Digest of Takeda Pharmaceuticals U.S.A., Inc. v. West-Ward Pharmaceutical Corp. (Fed. Cir. May 6, 2015) (precedential). On appeal from the District of Delaware. Before Newman, Dyk, and Hughes.

Procedural posture: Plaintiff appealed the district court’s denial of a preliminary injunction against continuing its launch of a pharmaceutical product and against the launch of an authorized generic version of that product. CAFC affirmed.

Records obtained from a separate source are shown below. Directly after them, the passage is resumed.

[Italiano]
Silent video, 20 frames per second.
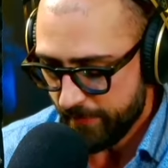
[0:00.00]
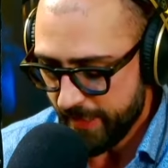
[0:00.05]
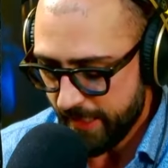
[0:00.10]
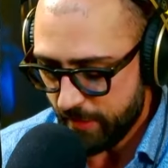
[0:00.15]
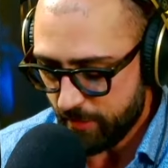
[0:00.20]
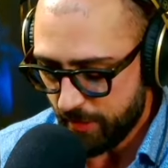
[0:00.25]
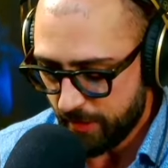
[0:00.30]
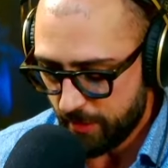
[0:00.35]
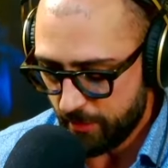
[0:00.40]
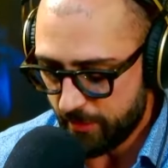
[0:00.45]
E
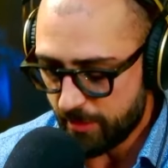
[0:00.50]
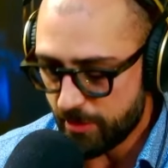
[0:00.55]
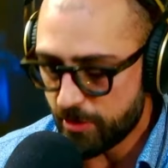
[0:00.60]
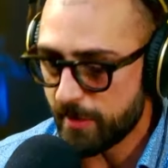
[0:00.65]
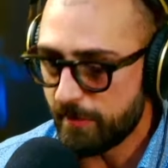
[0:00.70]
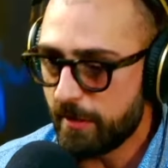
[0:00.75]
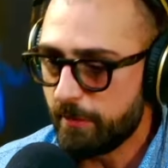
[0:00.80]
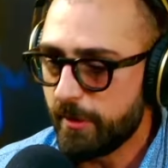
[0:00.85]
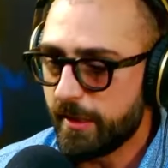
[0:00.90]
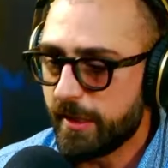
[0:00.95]
quindi lui
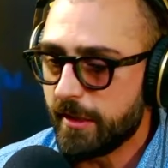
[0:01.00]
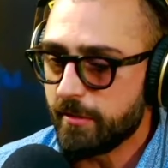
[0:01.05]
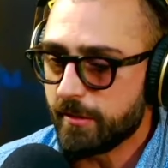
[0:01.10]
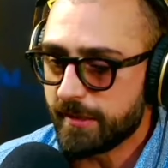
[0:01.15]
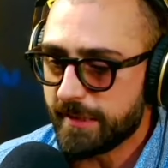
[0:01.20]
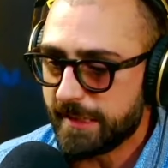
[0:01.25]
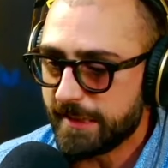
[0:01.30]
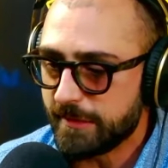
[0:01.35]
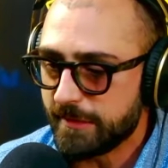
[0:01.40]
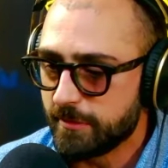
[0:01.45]
diceva, voi
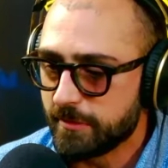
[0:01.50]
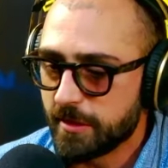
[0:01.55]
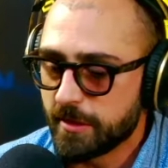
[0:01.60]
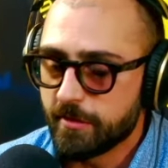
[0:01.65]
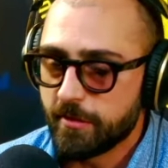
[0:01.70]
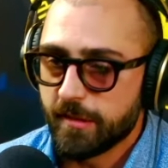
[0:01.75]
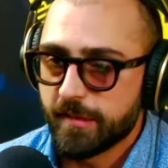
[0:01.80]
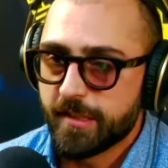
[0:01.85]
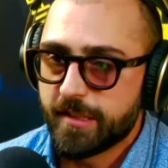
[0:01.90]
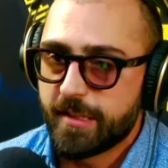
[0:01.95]
ricordatevi una
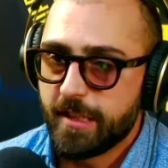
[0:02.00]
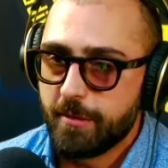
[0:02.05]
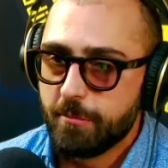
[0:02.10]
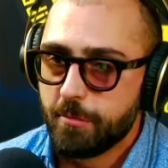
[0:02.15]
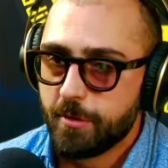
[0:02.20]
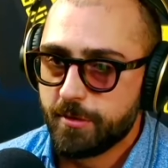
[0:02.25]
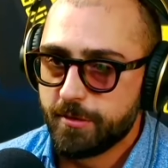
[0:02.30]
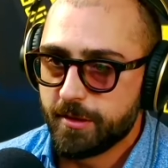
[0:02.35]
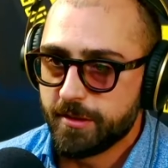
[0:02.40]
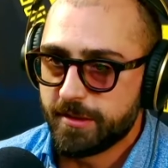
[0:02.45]
cosa, che il
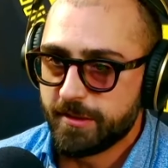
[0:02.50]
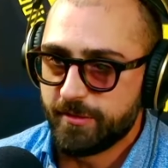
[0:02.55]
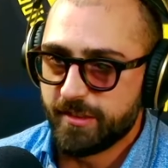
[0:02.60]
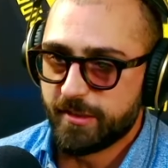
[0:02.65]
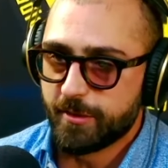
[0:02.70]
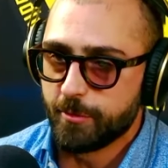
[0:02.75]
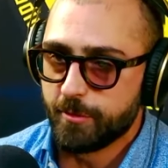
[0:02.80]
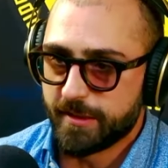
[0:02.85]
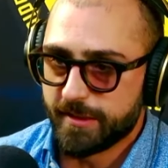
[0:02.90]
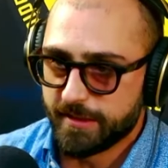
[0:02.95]
mondo è
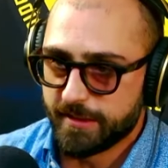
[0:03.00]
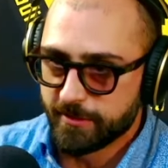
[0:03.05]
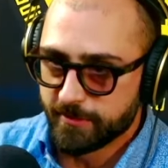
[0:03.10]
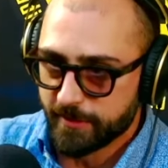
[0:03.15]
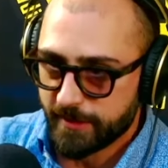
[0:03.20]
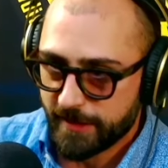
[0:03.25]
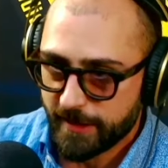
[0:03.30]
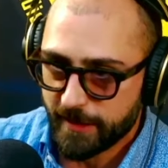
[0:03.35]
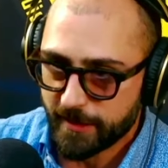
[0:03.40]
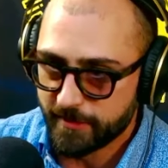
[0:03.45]
diviso in due
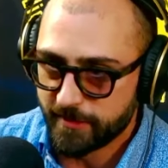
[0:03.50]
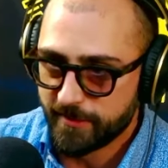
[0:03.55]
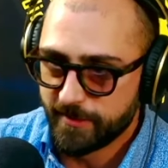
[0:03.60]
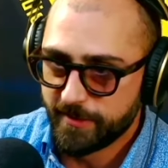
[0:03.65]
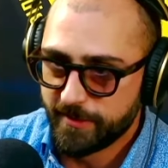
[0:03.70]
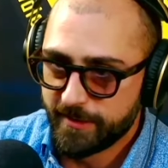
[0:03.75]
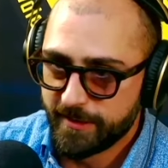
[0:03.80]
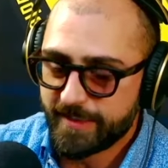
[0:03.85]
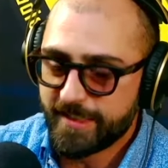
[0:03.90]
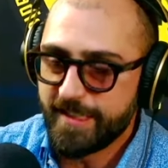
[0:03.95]
categorie,
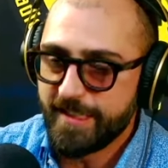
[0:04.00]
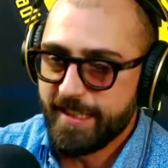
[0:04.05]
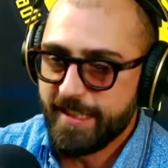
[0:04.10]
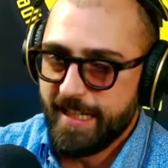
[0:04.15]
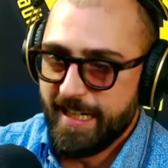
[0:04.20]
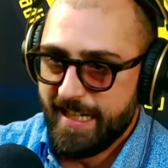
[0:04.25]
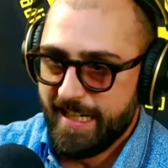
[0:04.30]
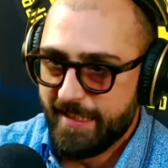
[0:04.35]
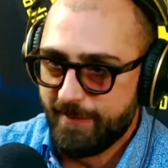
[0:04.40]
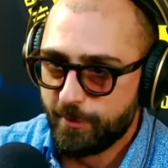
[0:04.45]
mm. chi
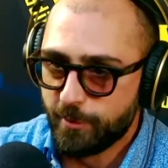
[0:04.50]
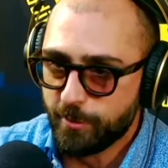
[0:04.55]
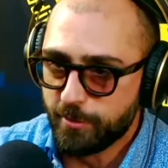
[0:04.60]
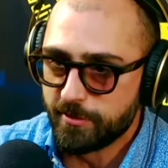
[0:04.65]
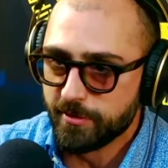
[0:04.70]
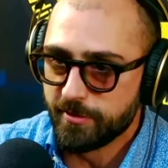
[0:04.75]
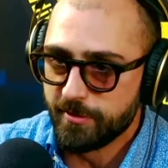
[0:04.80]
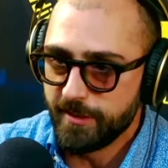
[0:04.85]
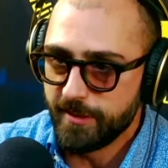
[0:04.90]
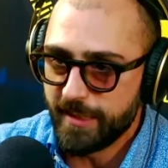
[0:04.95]
ha
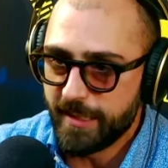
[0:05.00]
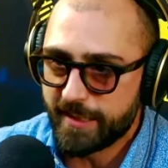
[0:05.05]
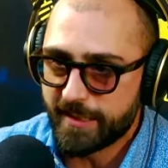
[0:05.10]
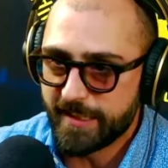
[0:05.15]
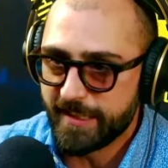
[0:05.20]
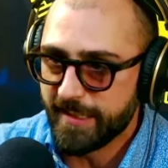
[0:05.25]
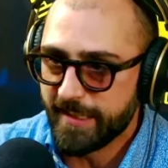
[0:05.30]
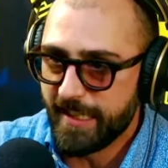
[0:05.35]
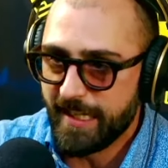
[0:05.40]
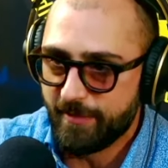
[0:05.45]
avuto e
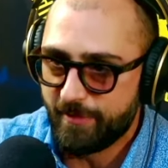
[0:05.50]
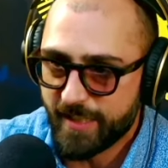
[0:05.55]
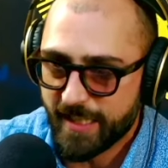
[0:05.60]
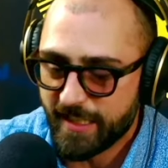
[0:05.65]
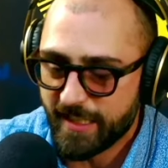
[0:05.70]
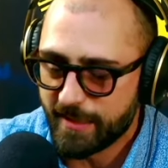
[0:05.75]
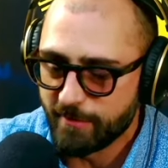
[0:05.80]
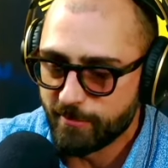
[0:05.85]
chi avrà le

  • Induced infringement: Where drug was marketed as a preventative treatment for gout flares, a statement on the label was not sufficient to show induced infringement of claims directed to treatment of acute gout flares, for which the product was used off-label. Inducement requires conduct that encourages infringement, not merely knowledge of infringing activity. The plaintiff argued that there was inducement because (i) the label directed patients to tell their physicians if they had an acute flare (“if you have a gout flare while taking [the drug], tell your healthcare provider”), (ii) defendants and physicians knew that the drug was also appropriate for treating acute flares, and therefore (iii) physicians who had already prescribed the drug would “inevitably” direct the patients to use the same drug, at higher doses, during the gout flare. The CAFC disagreed; the evidence did not show it to be “inevitable” that doctors would use that particular product to treat the acute flares, and evidence that “some, or even many, doctors” would do so was not sufficient to show induced infringement.
  • Induced infringement: The CAFC also found no induced infringement by the same product of patents directed to interaction between the claimed drug and other drugs. General statements on the label indicating that, if co-administration of the drug and other drugs was necessary, the dose or dose frequency should be reduced, were insufficient to induce infringement of claims requiring specific dosages of the drug and/or specific dosages of another drug. The district court correctly found that direct infringement was unlikely because (i) the claimed dosage was difficult to achieve using the product, and (ii) they did not direct co-administration with a particular dosage of a particular product. It was not sufficient that the particular dosage of the other product was the “usual” dose.

Judge Newman, dissenting:

  • Induced infringement: The majority panel misinterprets the Hatch-Waxman Act and announces a bright-line rule “that inducement cannot be found, whatever the particular medicament and use,” in cases like this one (i.e., where the label does not specifically direct the patented use). Because the defendant gives instructions to “tell your healthcare provider” about acute flares and the plaintiff introduced evidence that physicians would prescribe the infringing protocol, the issue of inducement should not be decided against the plaintiff at a preliminary injunction hearing but should be more fully developed and decided on a fact-specific basis.